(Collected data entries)
- Opening Delimiter -

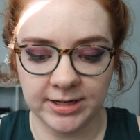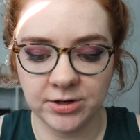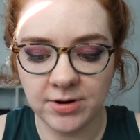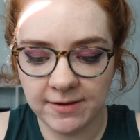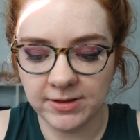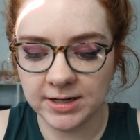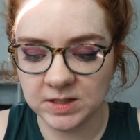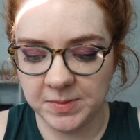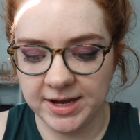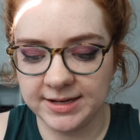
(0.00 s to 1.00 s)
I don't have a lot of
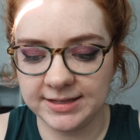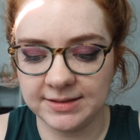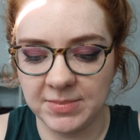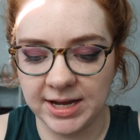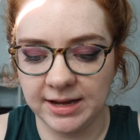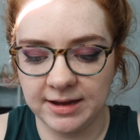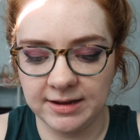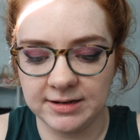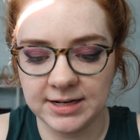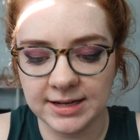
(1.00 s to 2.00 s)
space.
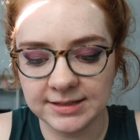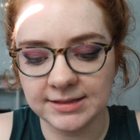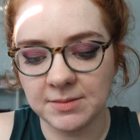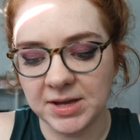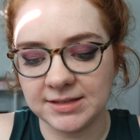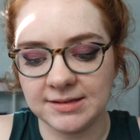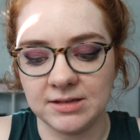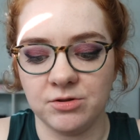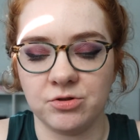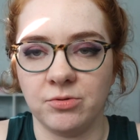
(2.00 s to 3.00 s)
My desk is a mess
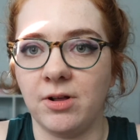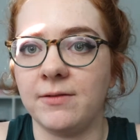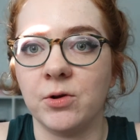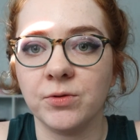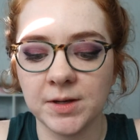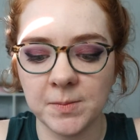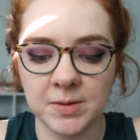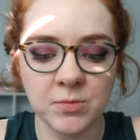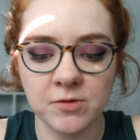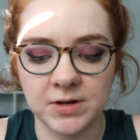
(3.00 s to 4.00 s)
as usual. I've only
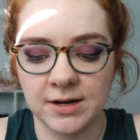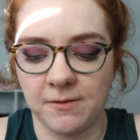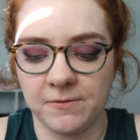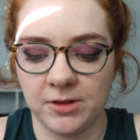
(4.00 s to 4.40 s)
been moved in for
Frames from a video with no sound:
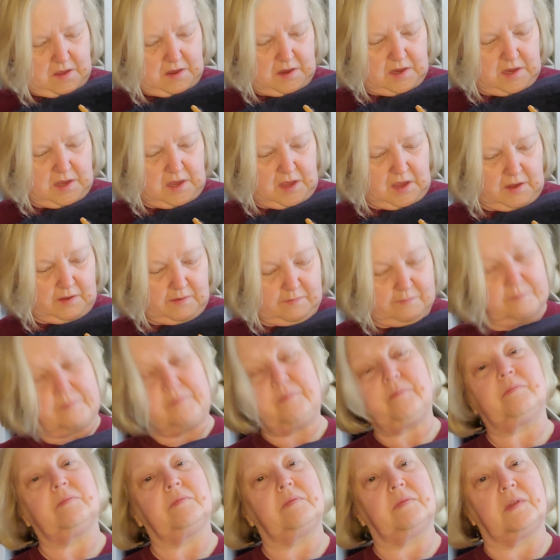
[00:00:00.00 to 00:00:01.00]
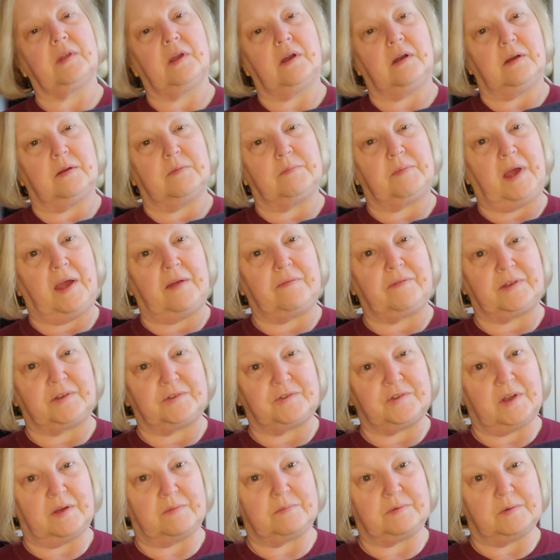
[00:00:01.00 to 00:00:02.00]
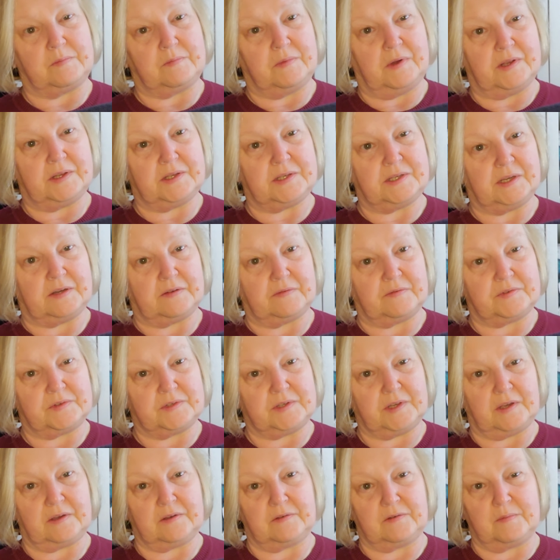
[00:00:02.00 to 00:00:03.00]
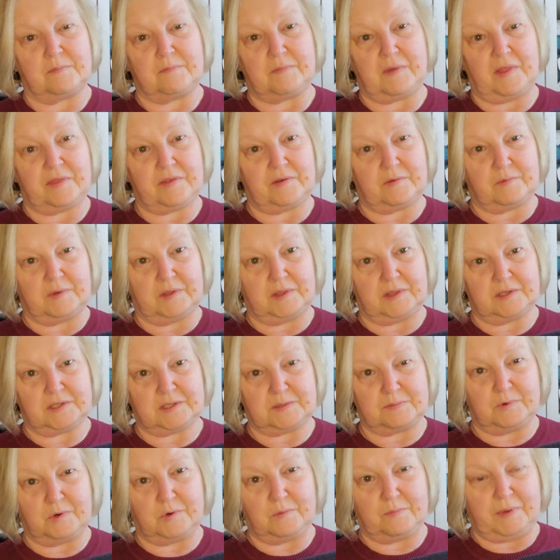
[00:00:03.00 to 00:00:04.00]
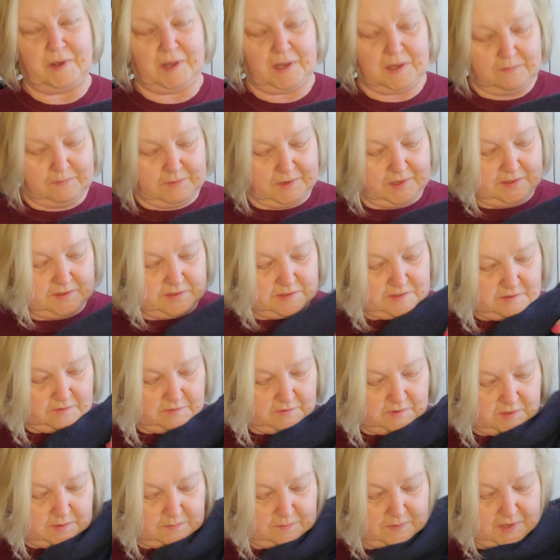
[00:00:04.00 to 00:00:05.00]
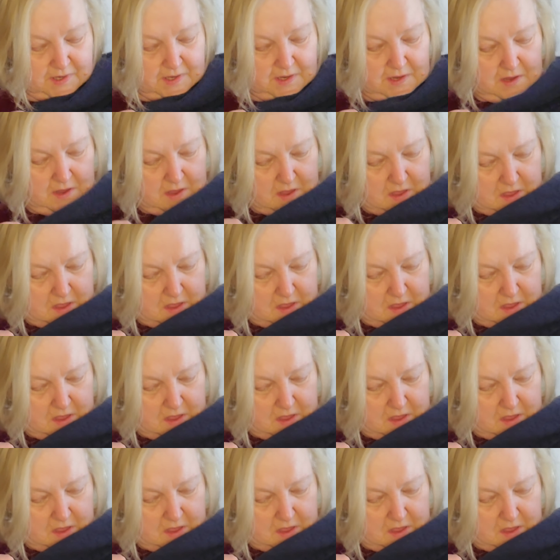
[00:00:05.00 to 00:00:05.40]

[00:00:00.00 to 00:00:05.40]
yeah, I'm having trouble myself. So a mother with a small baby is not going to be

- Closing Delimiter -

WHAT IS EXPECTED –
Copy the final stretch of lines, starting at the one that holds "[00:00:04.00 to 00:00:05.00]" and ending at the last line of the data, exactly; omit pictures.

EXERCISE OUTPUT –
[00:00:04.00 to 00:00:05.00]
[00:00:05.00 to 00:00:05.40]

[00:00:00.00 to 00:00:05.40]
yeah, I'm having trouble myself. So a mother with a small baby is not going to be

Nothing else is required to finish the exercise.